When a scientist asserts that evolution has worked to create life as we know it, the subjective Republican asks “What is life? Why do scientists think they know what defines it? What do you mean it was created by evolution? Why should we care?”

When faced with even the question of the existence of evolution by natural selection, the subjectivist says, “What is truth? Who can purport to know the truth?”

When faced with mounds of evidence in support of global warming, the subjectivist says, “It’s been a cold winter; I don’t feel the globe warming. Away with your objectivism, it is simply my subjective perspective that matters. The rest of the world matters not; the earth is no collective enterprise.”

When they are told social science research indicates that people are better off when they are not starving, the great subjectivists of our age say, “Who says a man is better off when satisfied? Food is precisely what experience you make of it! I need only experience my own universe. Who cares about the rest?”

In the end, these brave individuals do not fight against knowledge.
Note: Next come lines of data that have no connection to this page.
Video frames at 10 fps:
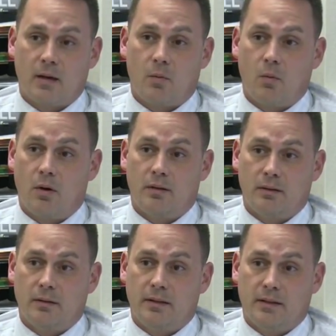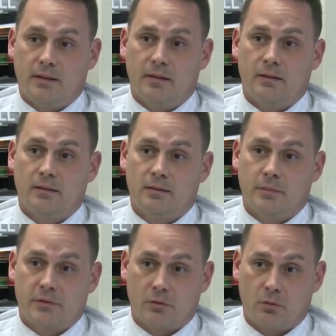911.
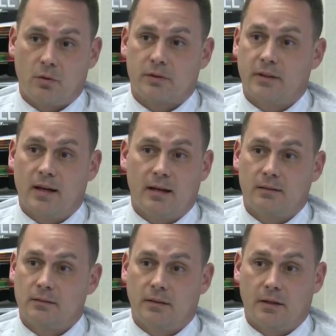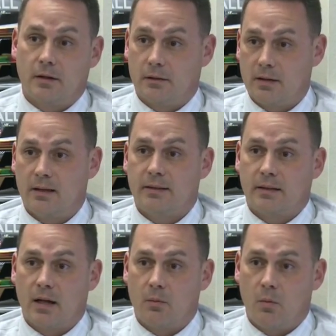Mr. Roark did not let her
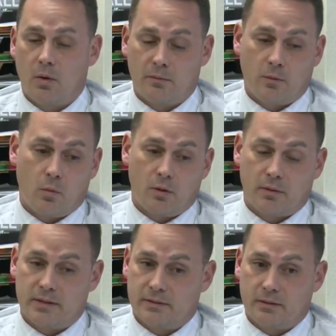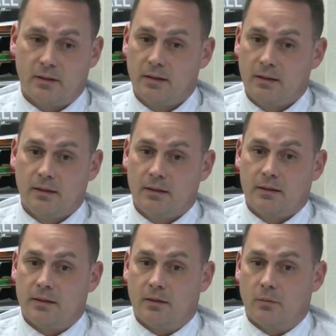contact 911. For what reason,
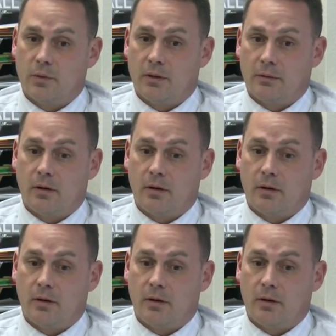we don't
They fight against our misconceptions of it. They do not believe in a one-size-fits-all truth — something that is inconceivable in today’s world of fast food and supercomputers.

They want us to find our own subjective questions and answers to the universe. Followers of Kierkegaard, they understand that, “As soon as one takes subjectivity away … and with it subjectivity’s passion — and with passion the infinite concern … it becomes impossible to make a decision … either with regard to this problem [whether or not Christianity is true, in Kierkegaard’s case] or any other; for every decision, every genuine decision, is a subjective action.”

And, critically, they don’t want us pushing our subjective decisions on each other. For example, research might show that proliferation of guns causes violence, but who is to say that violence is a bad thing? Restricting gun sales in any way would be tantamount to imposing the subjective frame of the lawmakers upon anyone who wishes to buy a gun.

This mission of ensuring that there is no inquisition into subjective frames is embodied in the Texans’ fight against critical thinking in schools. Critical thinking enables children to get at such vague concepts as “truth” and “knowledge” independently. But what truth is there outside of the human experience? The Texan lawmakers understand that “truth is subjectivity” and that since removing subjectivity is impossible, it is best to leave children in their natural, uncritical state.

This will allow them to adopt the subjective views of their parents and experience the full force of their faith and subjective experience without abstruse interjections of the objective. This should be the goal of all education.

To make America great again will take far more than budget cuts and tax restructuring — we must move together away from the altar of the objective science and reasoning to the subjective social, religious, and self-gratifying experience.